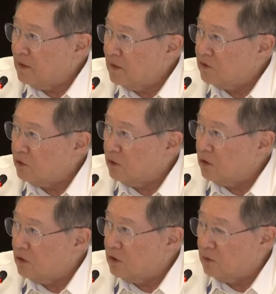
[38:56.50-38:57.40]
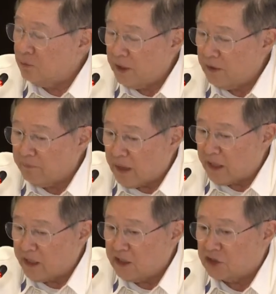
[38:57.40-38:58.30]
So we have
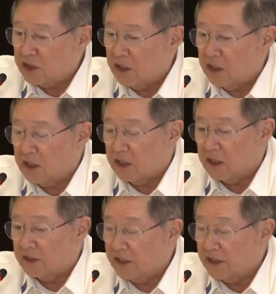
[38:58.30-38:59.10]
managed the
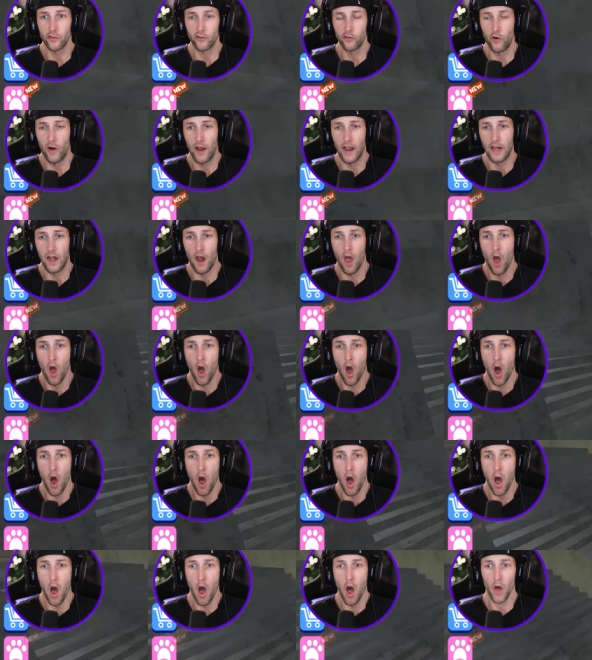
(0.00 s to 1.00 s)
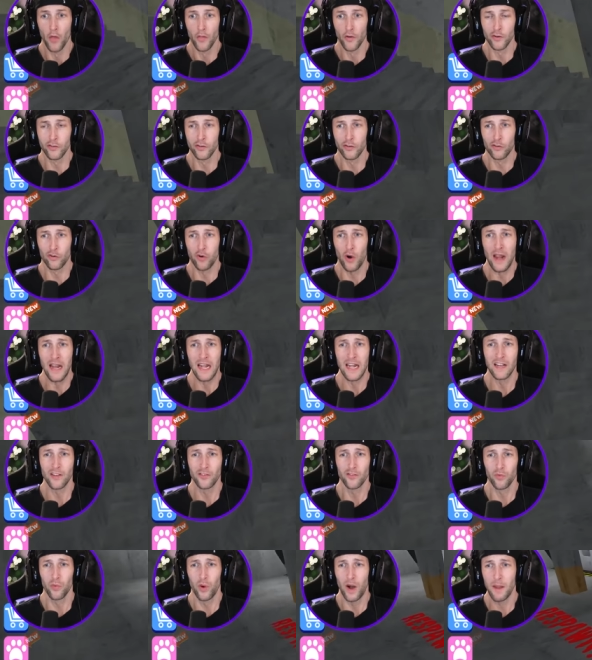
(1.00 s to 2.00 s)
there's a train. There's a train.
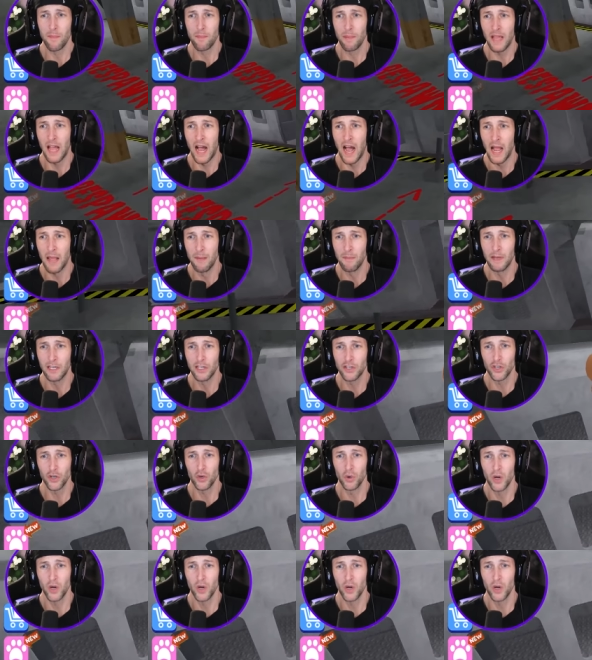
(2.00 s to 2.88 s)
He's right behind me,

◆ ACTION ITEM
Which lines run from the one containing "[38:57.40-38:58.30]" to the end of the entries above? Write them out exactly, leaving out every picture.

◆ SOLUTION BELOW
[38:57.40-38:58.30]
So we have
[38:58.30-38:59.10]
managed the
(0.00 s to 1.00 s)
(1.00 s to 2.00 s)
there's a train. There's a train.
(2.00 s to 2.88 s)
He's right behind me,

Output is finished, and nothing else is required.